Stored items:
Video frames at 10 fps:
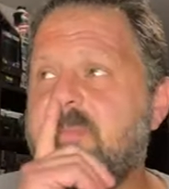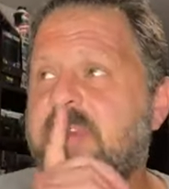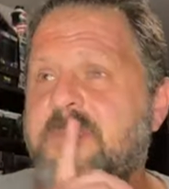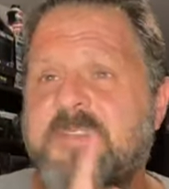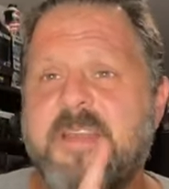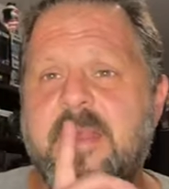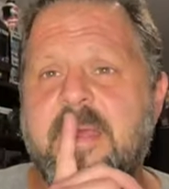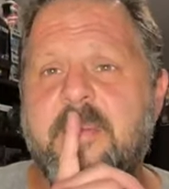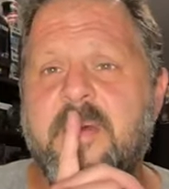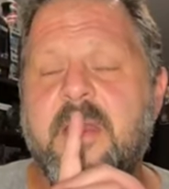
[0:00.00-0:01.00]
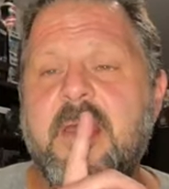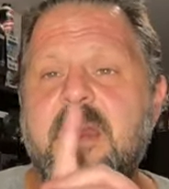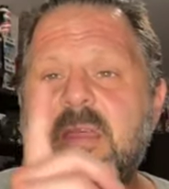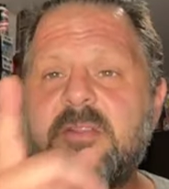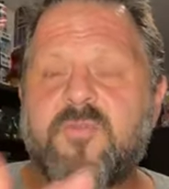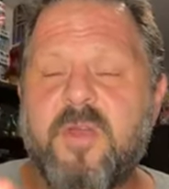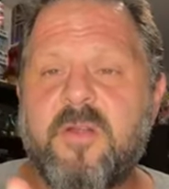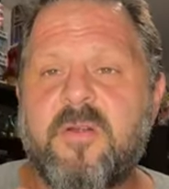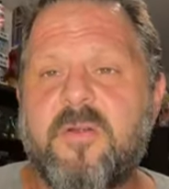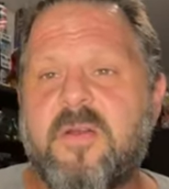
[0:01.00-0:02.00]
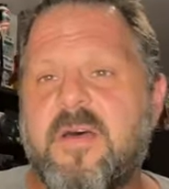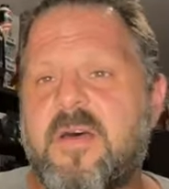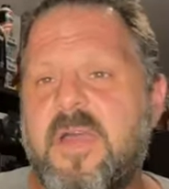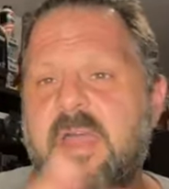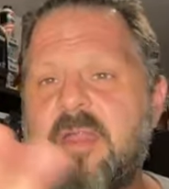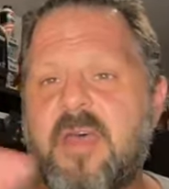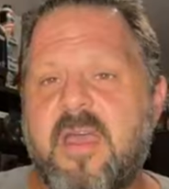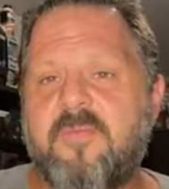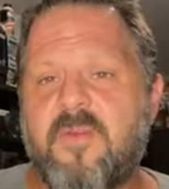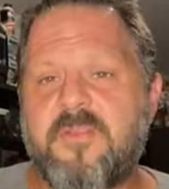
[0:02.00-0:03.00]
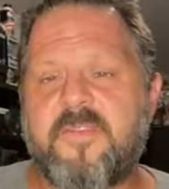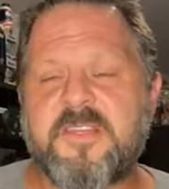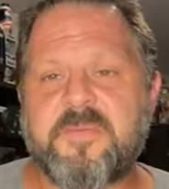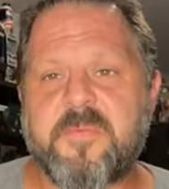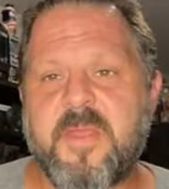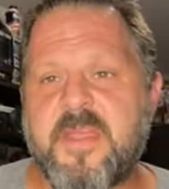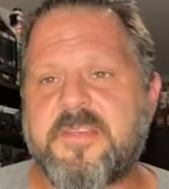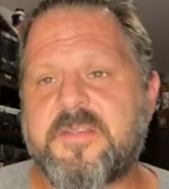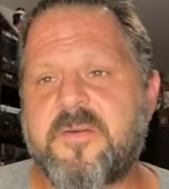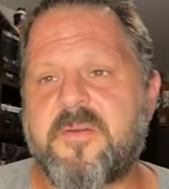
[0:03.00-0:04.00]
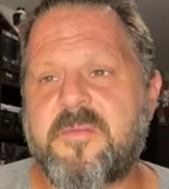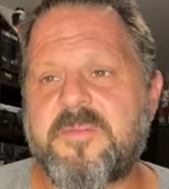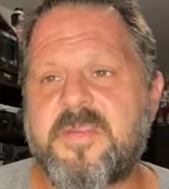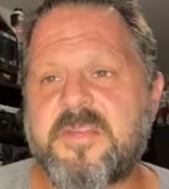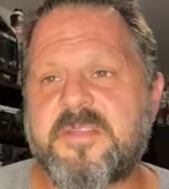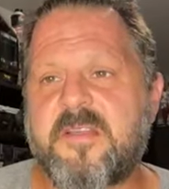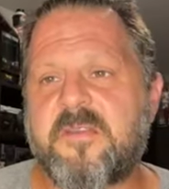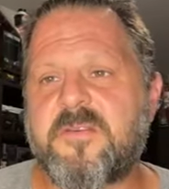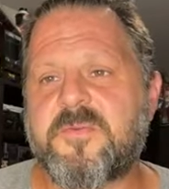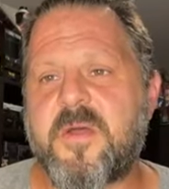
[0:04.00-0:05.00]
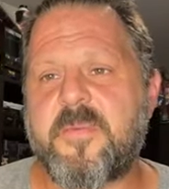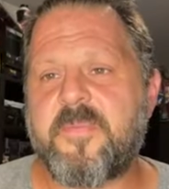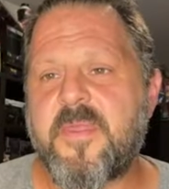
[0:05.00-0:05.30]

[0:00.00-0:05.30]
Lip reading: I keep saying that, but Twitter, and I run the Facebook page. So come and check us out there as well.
---
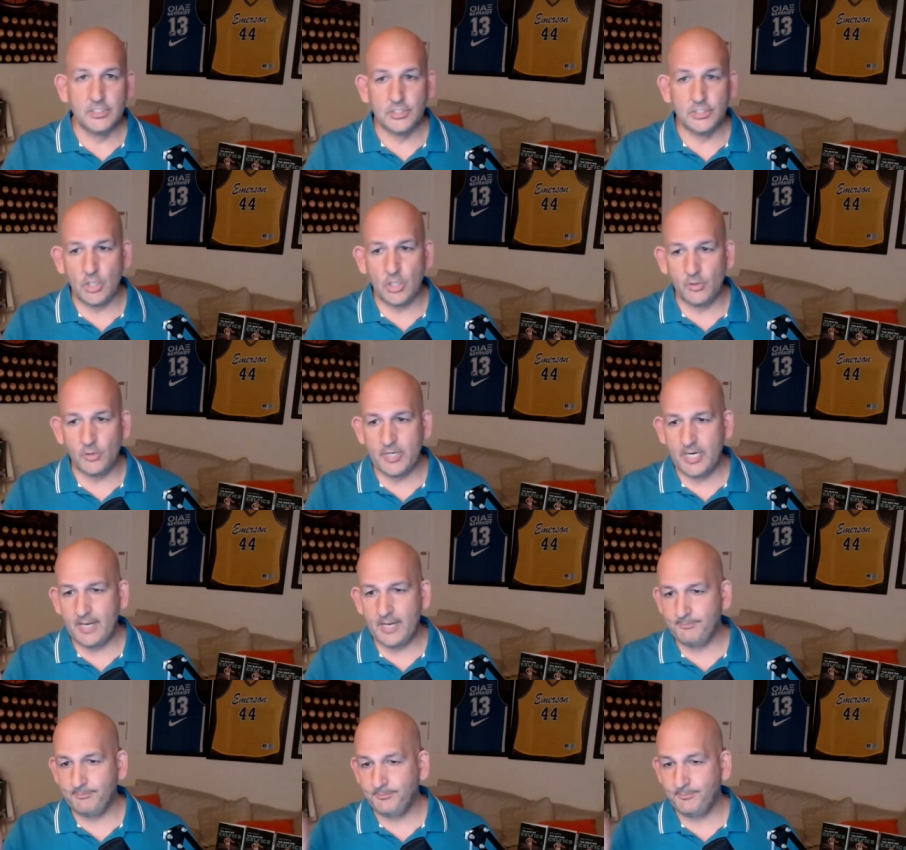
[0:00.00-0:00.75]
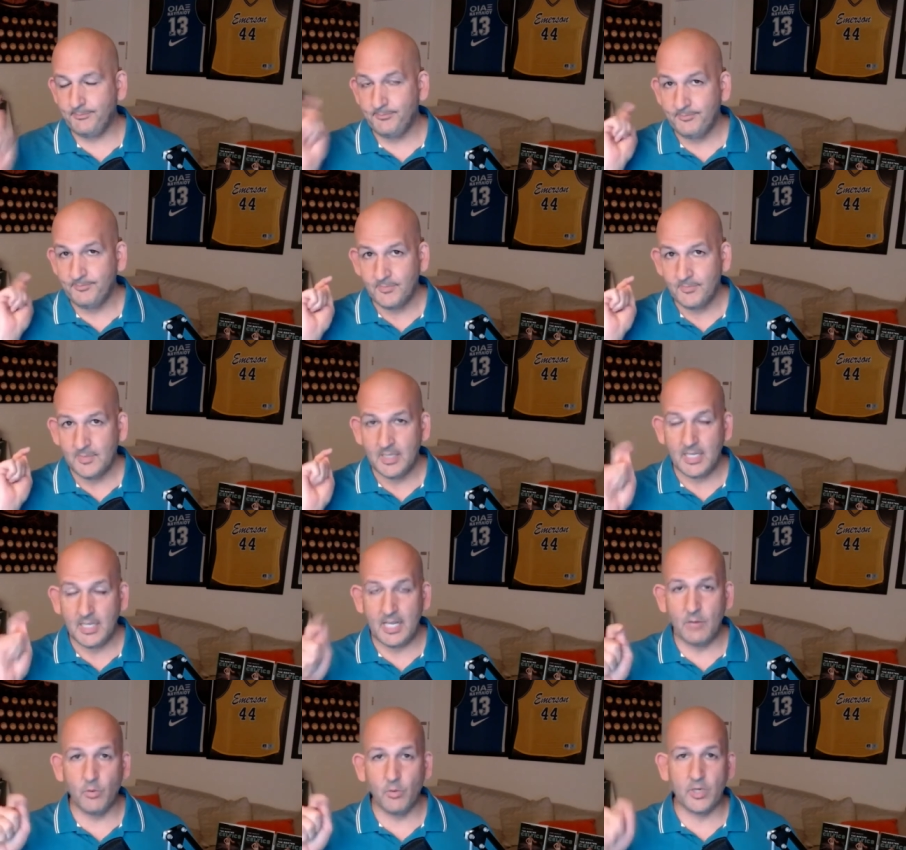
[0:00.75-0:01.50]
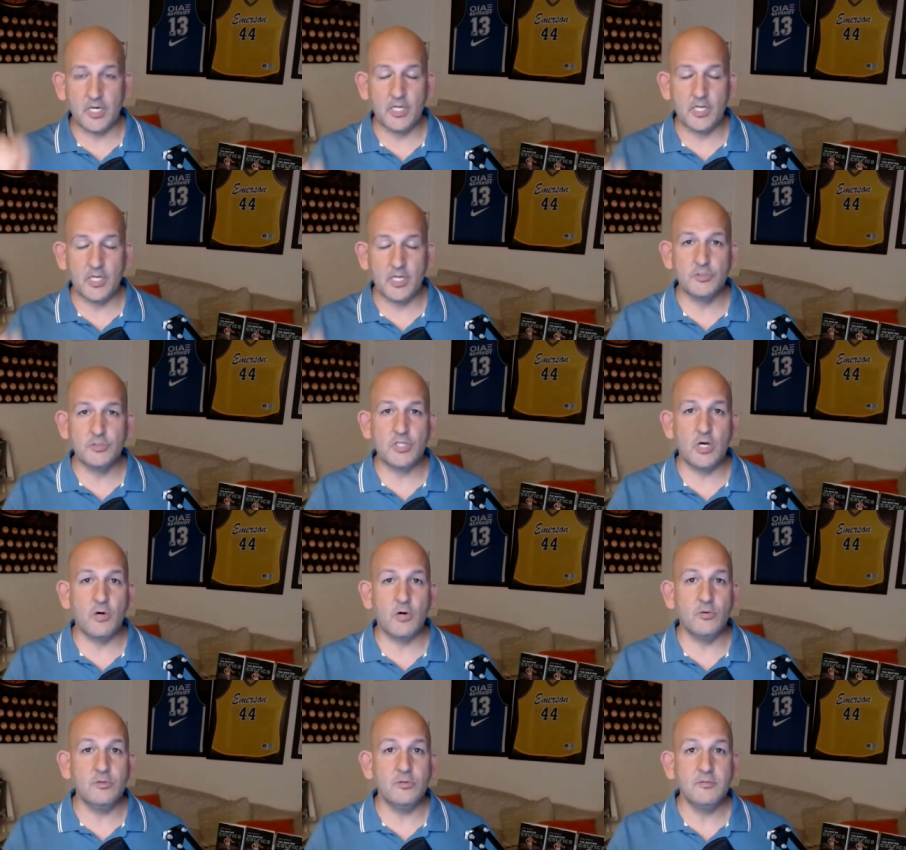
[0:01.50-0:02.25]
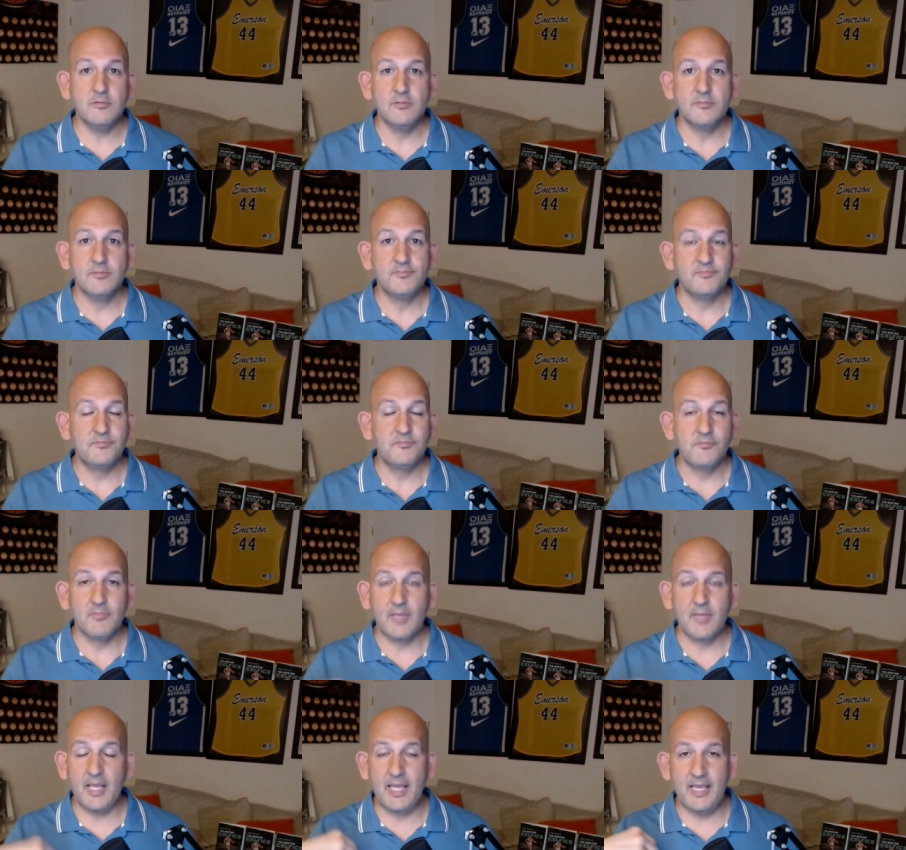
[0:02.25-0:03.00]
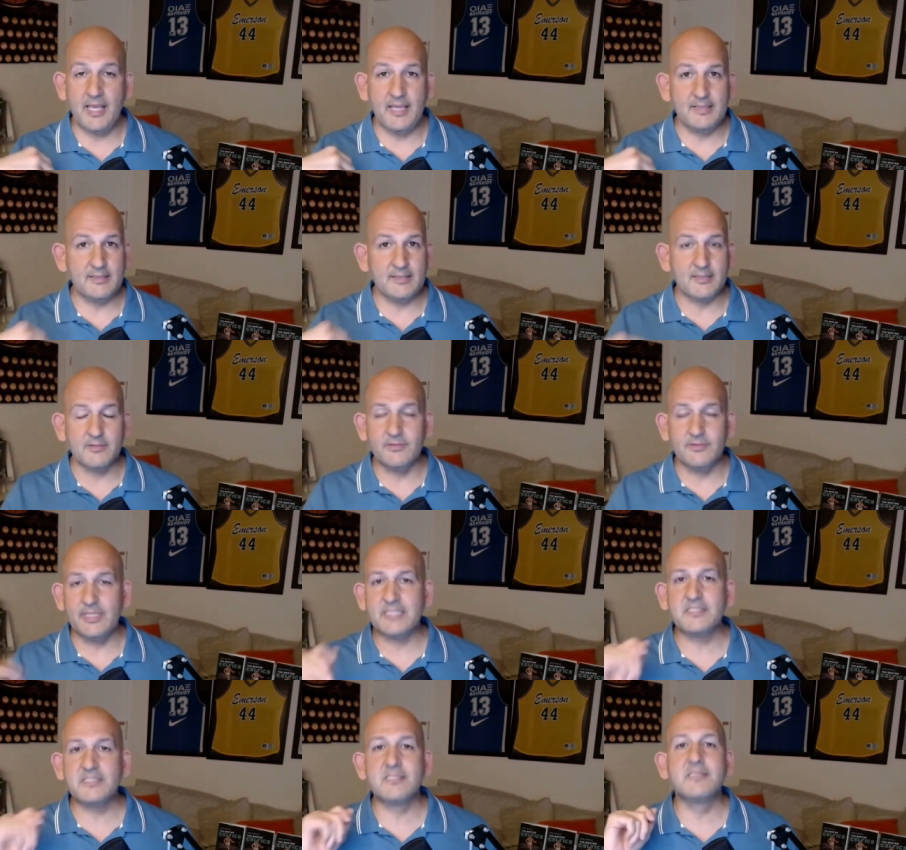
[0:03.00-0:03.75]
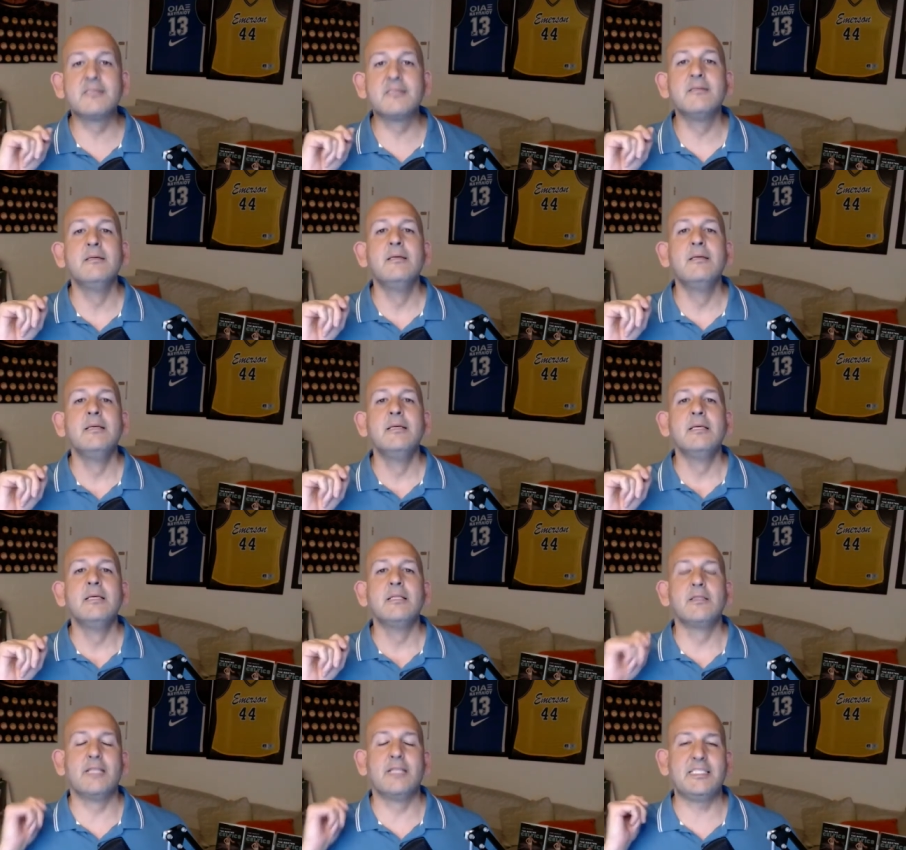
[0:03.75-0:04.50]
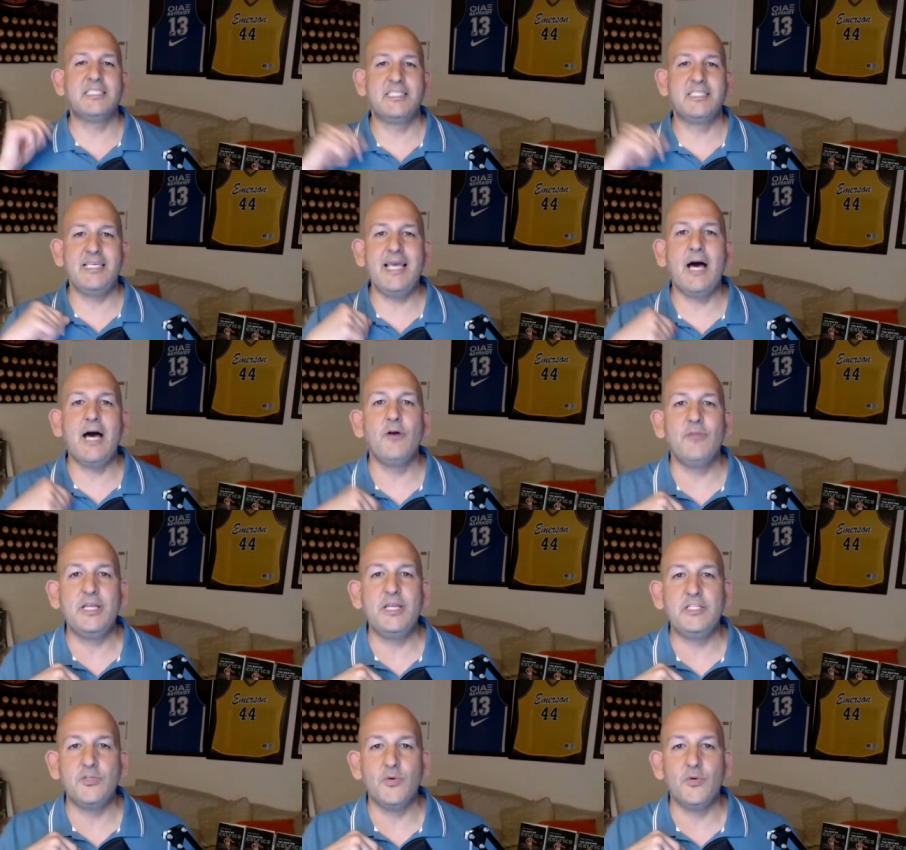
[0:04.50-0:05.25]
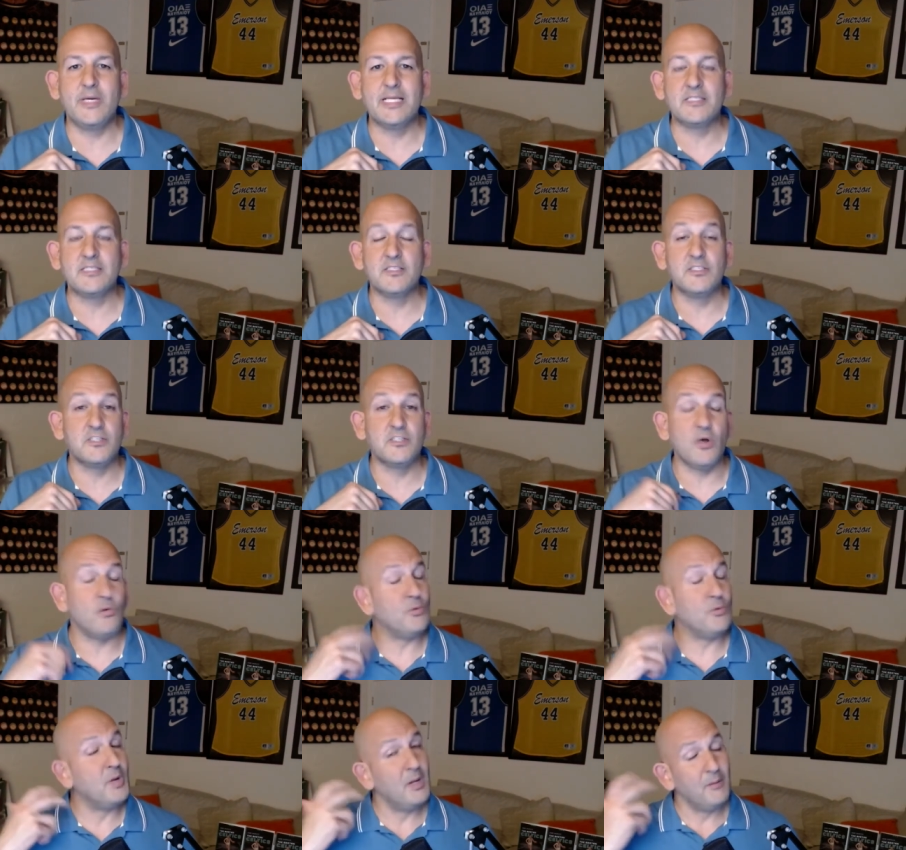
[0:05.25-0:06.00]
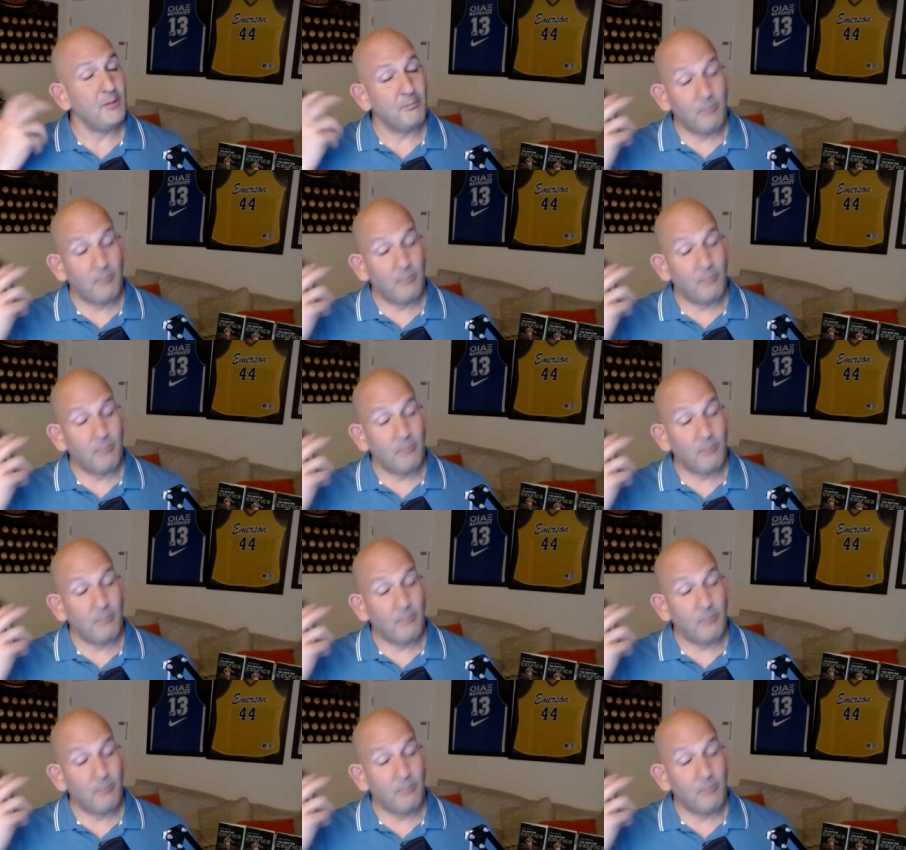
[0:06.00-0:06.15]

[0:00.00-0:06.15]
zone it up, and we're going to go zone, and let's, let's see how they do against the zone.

» **WHAT THE TASK ASKS**: Working from the entries above, reproduce exactly and only the lines beginning with the line that has "Video frames at" and ending with the line that has "Lip reading: I"; omit all pictures.

» **RESPONSE TO THIS EXERCISE**:
Video frames at 10 fps:
[0:00.00-0:01.00]
[0:01.00-0:02.00]
[0:02.00-0:03.00]
[0:03.00-0:04.00]
[0:04.00-0:05.00]
[0:05.00-0:05.30]

[0:00.00-0:05.30]
Lip reading: I keep saying that, but Twitter, and I run the Facebook page. So come and check us out there as well.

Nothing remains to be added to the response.